Commentary
Clearly we face a crisis and, as usual, need a national strategy. But before getting into practical details, please take a minute to list the top 5, 10, or if you’re gloomy, 25 things I could and should be talking about. Done? OK. Here’s the actual topic: the availability of yams in supermarkets for recent immigrants.
Yams? Those things that only look like sweet potatoes which you also don’t own? Yup. And silly you, listing the fiscal crisis, our enfeebled military, Islamism rampant in our streets, the alienation of youth, unaffordable housing, and long health-care waiting lists. Especially the fiscal crisis.

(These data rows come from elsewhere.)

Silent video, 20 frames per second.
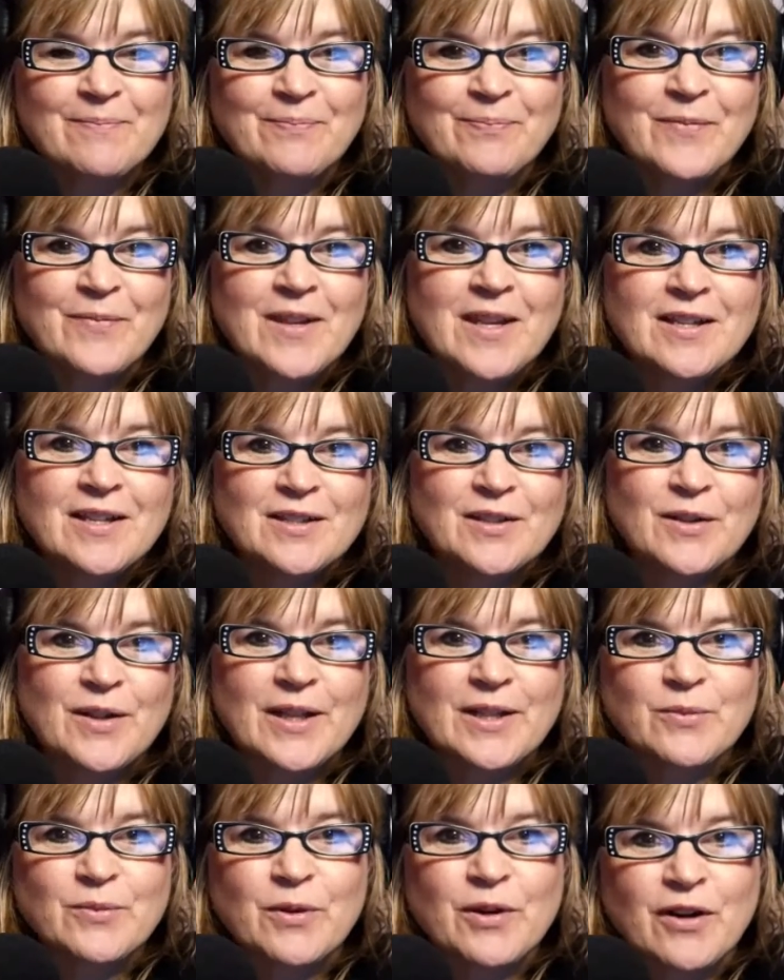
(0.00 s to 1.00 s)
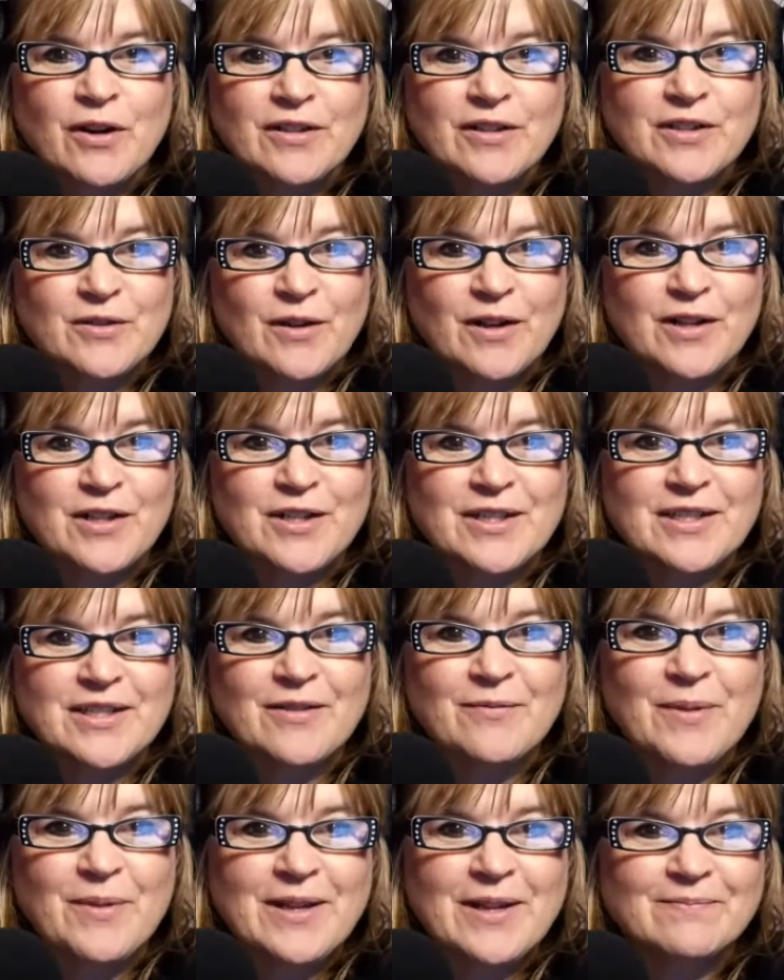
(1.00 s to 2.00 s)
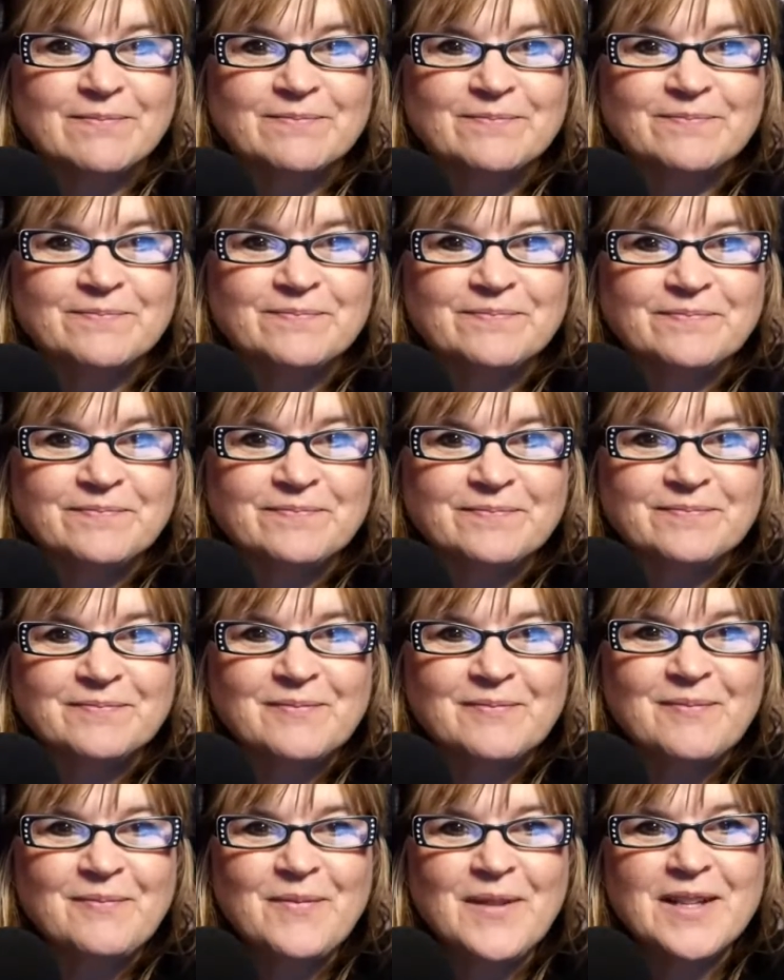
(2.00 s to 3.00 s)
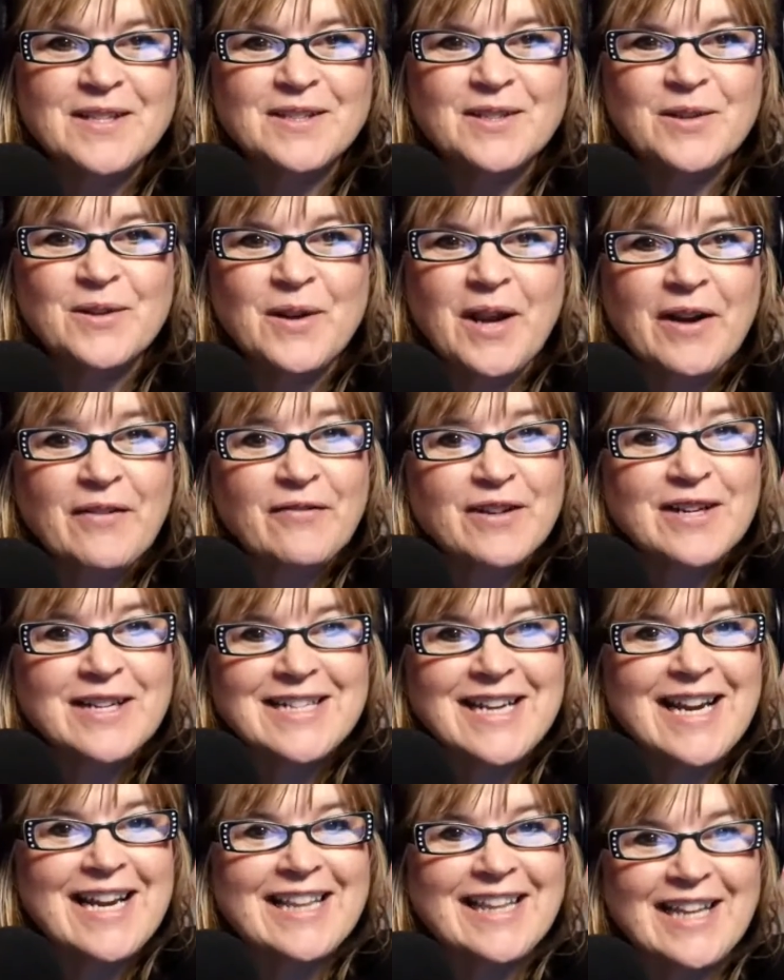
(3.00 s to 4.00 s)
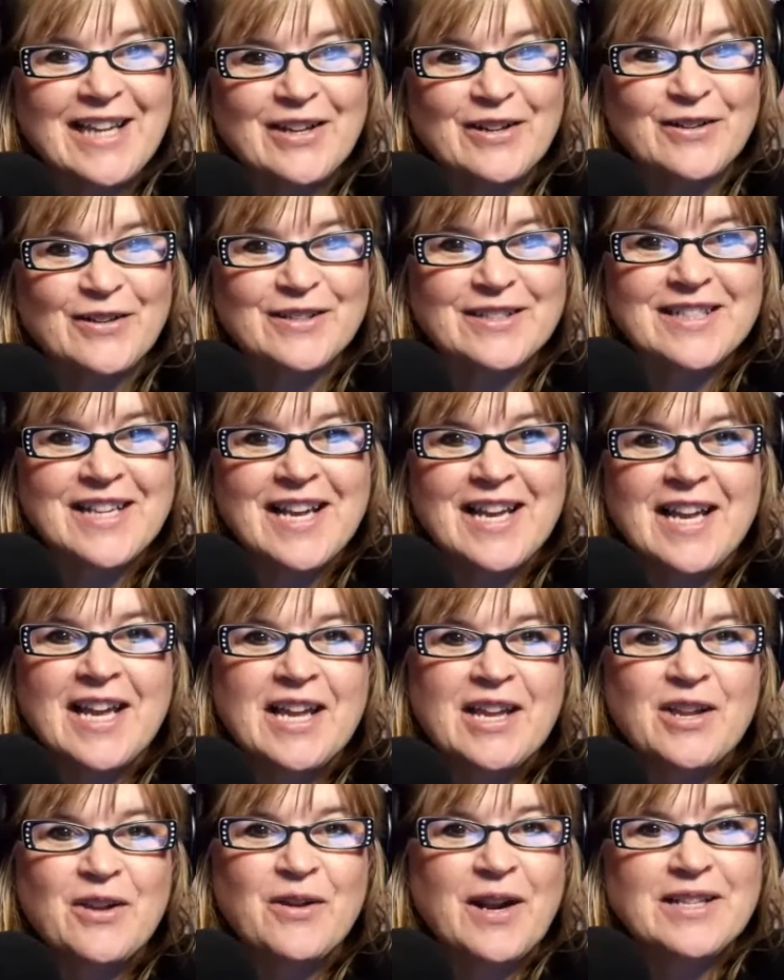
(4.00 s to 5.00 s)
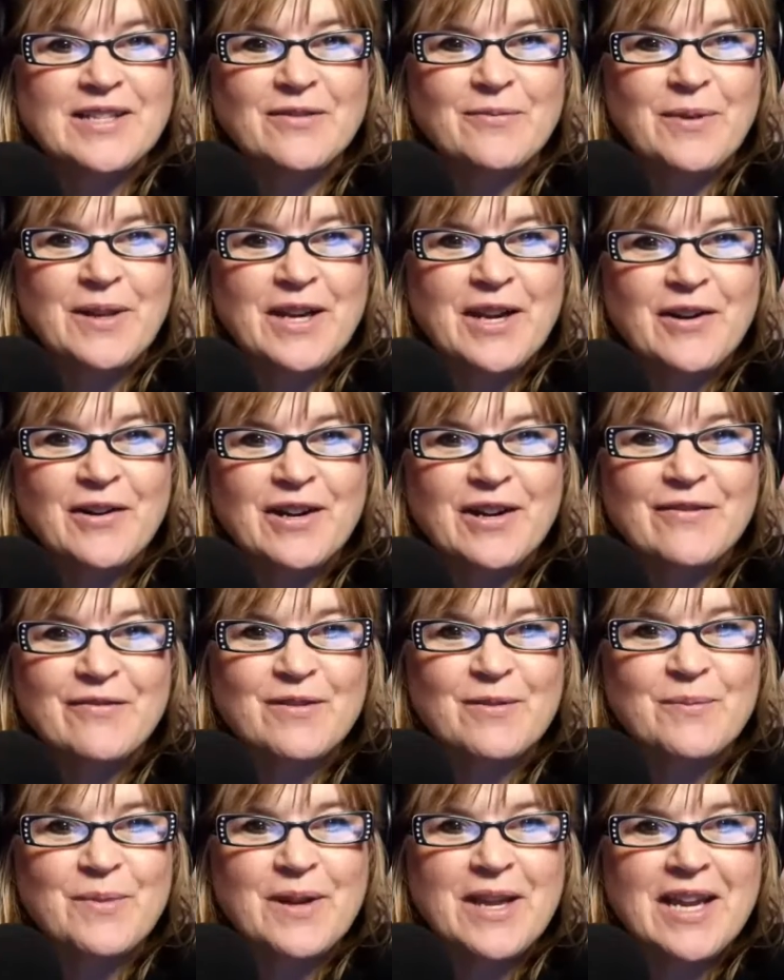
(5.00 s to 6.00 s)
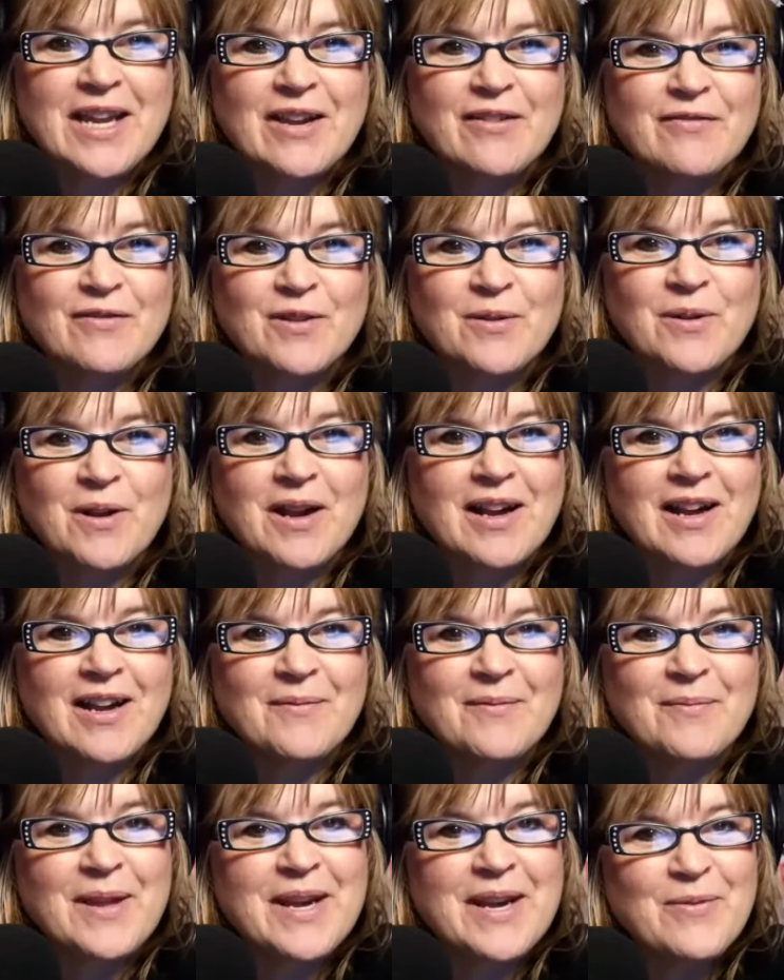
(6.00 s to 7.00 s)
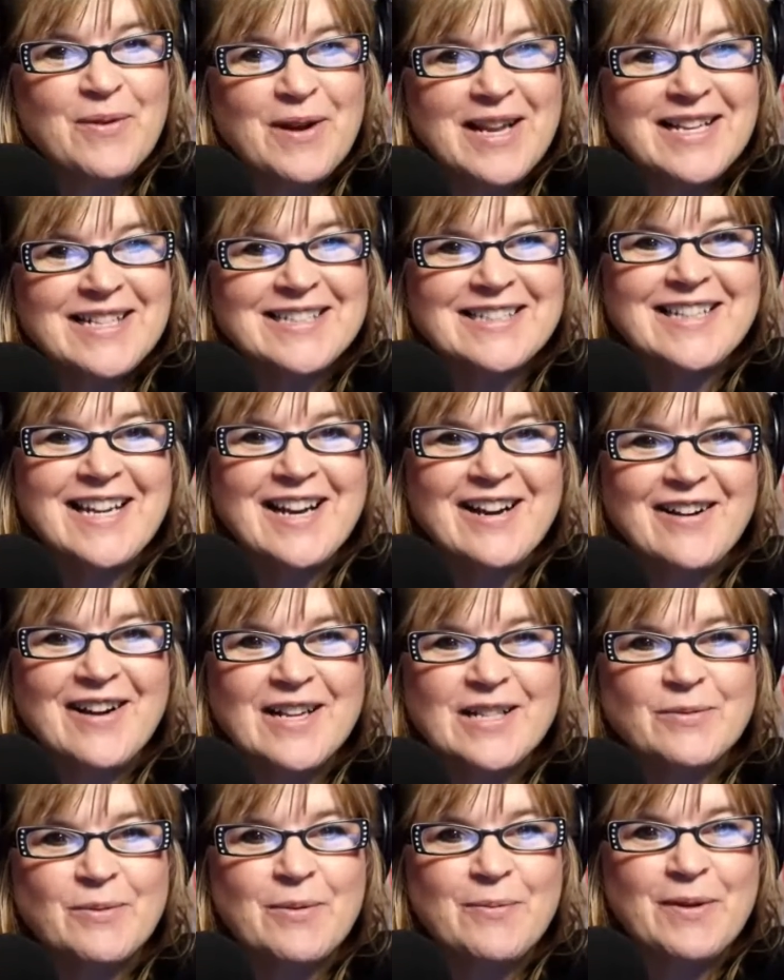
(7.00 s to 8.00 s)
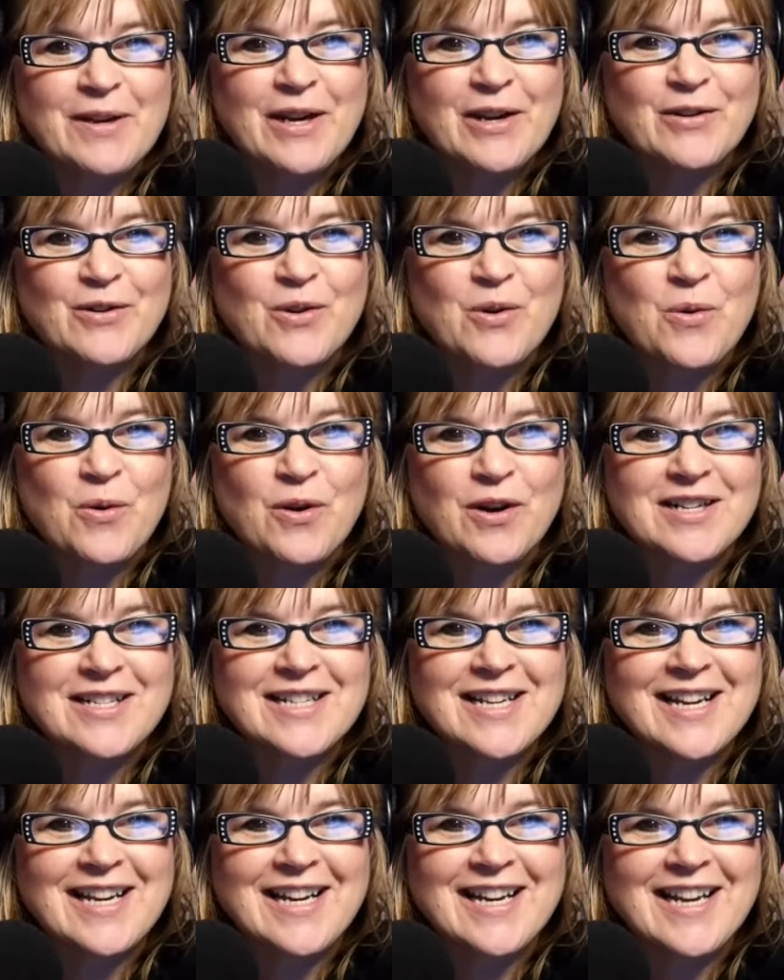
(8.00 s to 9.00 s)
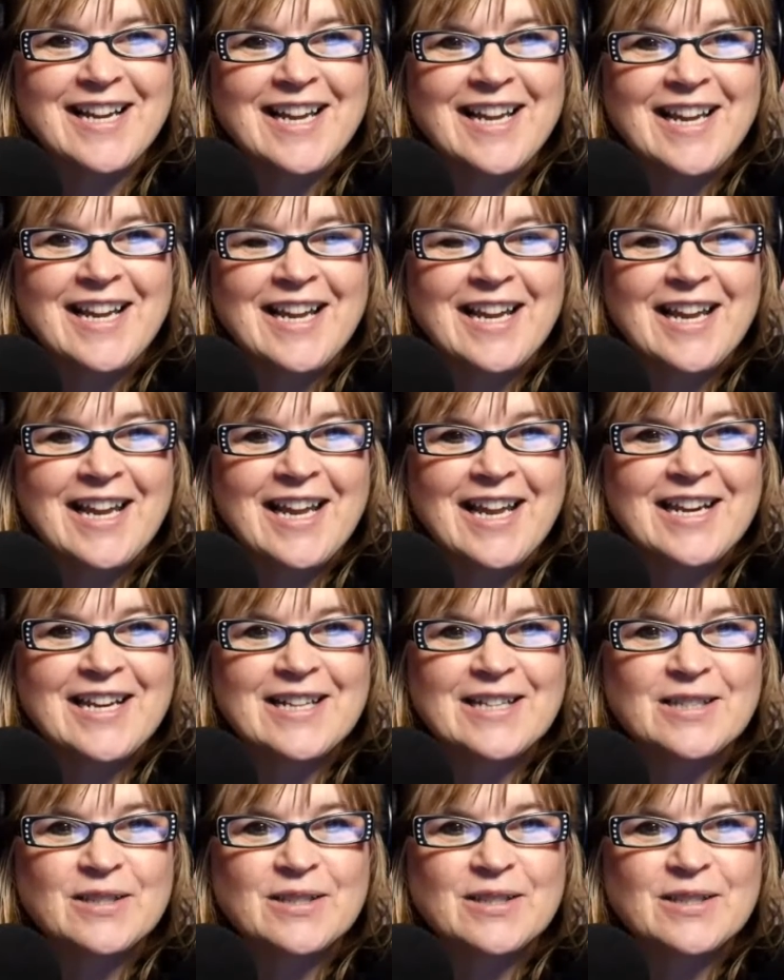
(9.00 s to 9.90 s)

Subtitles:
So that's what our instructions have been. So, everyday leaders, you guys have been hearing from me for many weeks now as we've been under quarantine, and it's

Thanks to Tristin Hopper at the National Post, we learn that the feds, hard at work on their “austerity and investment budget,” greenlit $600,000, a lifetime of your shabby personal income taxes, to that international beacon of elite research, Kwantlen Polytechnic University, to create not just a paper but an entire position on the “cultural, social, economic and environmental factors” of why, allegedly, black and Caribbean immigrants struggle to get “culturally preferred food” including cassava and, yes, yams.
Since no sum is too high to obtain that kind of arcane knowledge, forget just Googling that cassava, or Manihot esculenta, must be boiled carefully or it will poison you, then at best yields tapioca. I hereby volunteer to answer these vexed questions for a mere $250,000.
While waiting for the e-transfer, here’s the broad outline. First, if you like the way things are where you are, but not how they are in Canada, don’t come here and immediately start complaining. Including whinging that the astounding variety of great food people love from around the world, conveniently available in sanitary, efficient supermarkets, boutiques, and even pharmacies, doesn’t always include some weird gunk your granny made that people with choices don’t gravitate to. (Try finding haggis, for instance.)
Second, if you must have a yam for full happiness, go to a store and tell them that if they stocked it, or some other particular item, you would purchase it. This approach has worked for everyone else. Why not you?
Seriously. Neither the researchers nor the funders, nor the professional whiners about Canada being soooo unfair, seem to grasp that free enterprise has filled the place with an amazing selection of food ingredients in stores, and menu items in restaurants, that represent the choice, preferred cuisine of six continents. (True, not Antarctic penguin paste, which may set off some social justice warrior. Still, six things at a time.)
Our supermarkets are the exact opposite of, say, Soviet ones, carrying a vast selection of fresh, delicious things people want. It is actual social justice in action. Vox populi, vox sweet potato. Thus, Canada is full of people from everywhere eating the best of one another’s cuisine, from chicken cacciatore to kimchi… and not stuff that lost the contest for consumer allegiance like, say, “figgy pudding.”
Still, our elites consider Canada and its traditional inhabitants grimly deplorable, and everything a massive, bigoted social injustice. So the contrived issue here isn’t just struggling to find some doubtful tuber at the corner store. It’s about “food insecurity” which, in case you were running out of petty things to resent, “is the inability to acquire or consume an adequate diet quality or sufficient quantity of food in socially acceptable ways.”
Remember when we had real problems like hunger? The poor were miserable and ill because they did not have enough to eat. But now it’s the wrong orange non-potato that you can’t consume “in socially acceptable ways.” Which makes me wonder whether my socially unacceptable table manners make me “food insecure.” But never mind, because what sticks in my craw here isn’t the manioc. It’s the ingratitude. The subsidized ingratitude.
If I went to a foreign country, call it “France,” and discovered rich creamy sauces and espresso, would I bang the table and demand a Big Mac, or some squirrel stew my ancestors once choked down? And a subsidy? Or would I go, “Wow, a whole new menu, novel flavours, fantastic coffee, merci,” and be happy, including that I wasn’t starving?
Famine stalked humanity from the invention of eating down to the invention of capitalism, after which it rapidly faded except where socialism was tried. And even hunger has become rare in free societies. But lest we should celebrate and preserve our heritage instead of dancing round its flames, we moved on to “food insecurity” where you have food but it’s still bad because down with capitalism and Western civilization.
Partly it’s the petulant frivolity rampant in modern society, especially among those who should be most grateful. But there’s also a malevolent determination to tear down what works, manifested equally in what they do worry about and what they don’t.
So panic over quasi-absent yams, and yawn at ever-present deficits.
Views expressed in this article are the opinions of the author and do not necessarily reflect the views of The Epoch Times.